• **TASK PROMPT**:
For this exercise, repeat the records below exactly and omit every picture.

• **TASK DATA**:
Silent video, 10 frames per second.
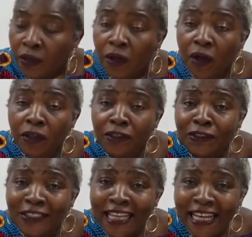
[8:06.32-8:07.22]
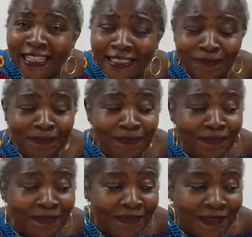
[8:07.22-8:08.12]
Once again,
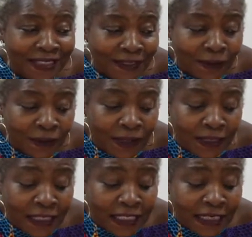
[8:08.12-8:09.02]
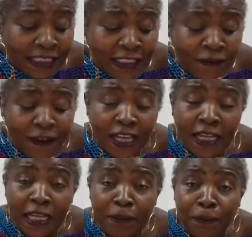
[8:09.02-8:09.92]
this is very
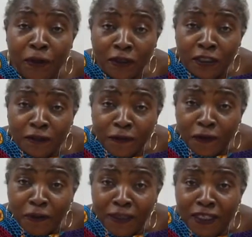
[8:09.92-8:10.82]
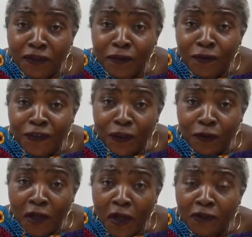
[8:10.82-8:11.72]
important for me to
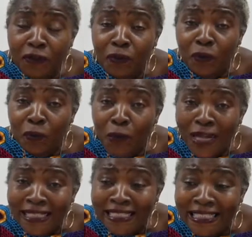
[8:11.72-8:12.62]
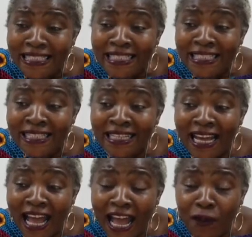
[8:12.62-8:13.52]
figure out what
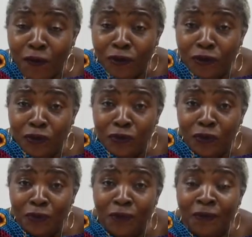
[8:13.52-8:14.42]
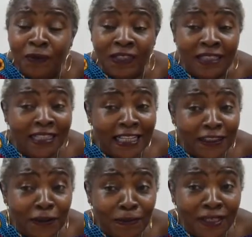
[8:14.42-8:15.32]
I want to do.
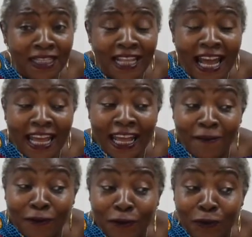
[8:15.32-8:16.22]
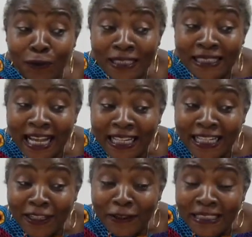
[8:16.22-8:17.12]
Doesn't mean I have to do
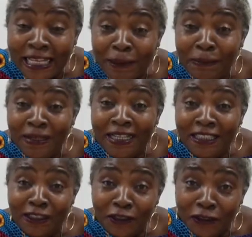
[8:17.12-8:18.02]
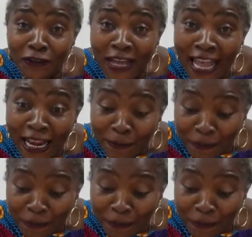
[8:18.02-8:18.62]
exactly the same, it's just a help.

• **SOLUTION TO THIS EXERCISE**:
Silent video, 10 frames per second.
[8:06.32-8:07.22]
[8:07.22-8:08.12]
Once again,
[8:08.12-8:09.02]
[8:09.02-8:09.92]
this is very
[8:09.92-8:10.82]
[8:10.82-8:11.72]
important for me to
[8:11.72-8:12.62]
[8:12.62-8:13.52]
figure out what
[8:13.52-8:14.42]
[8:14.42-8:15.32]
I want to do.
[8:15.32-8:16.22]
[8:16.22-8:17.12]
Doesn't mean I have to do
[8:17.12-8:18.02]
[8:18.02-8:18.62]
exactly the same, it's just a help.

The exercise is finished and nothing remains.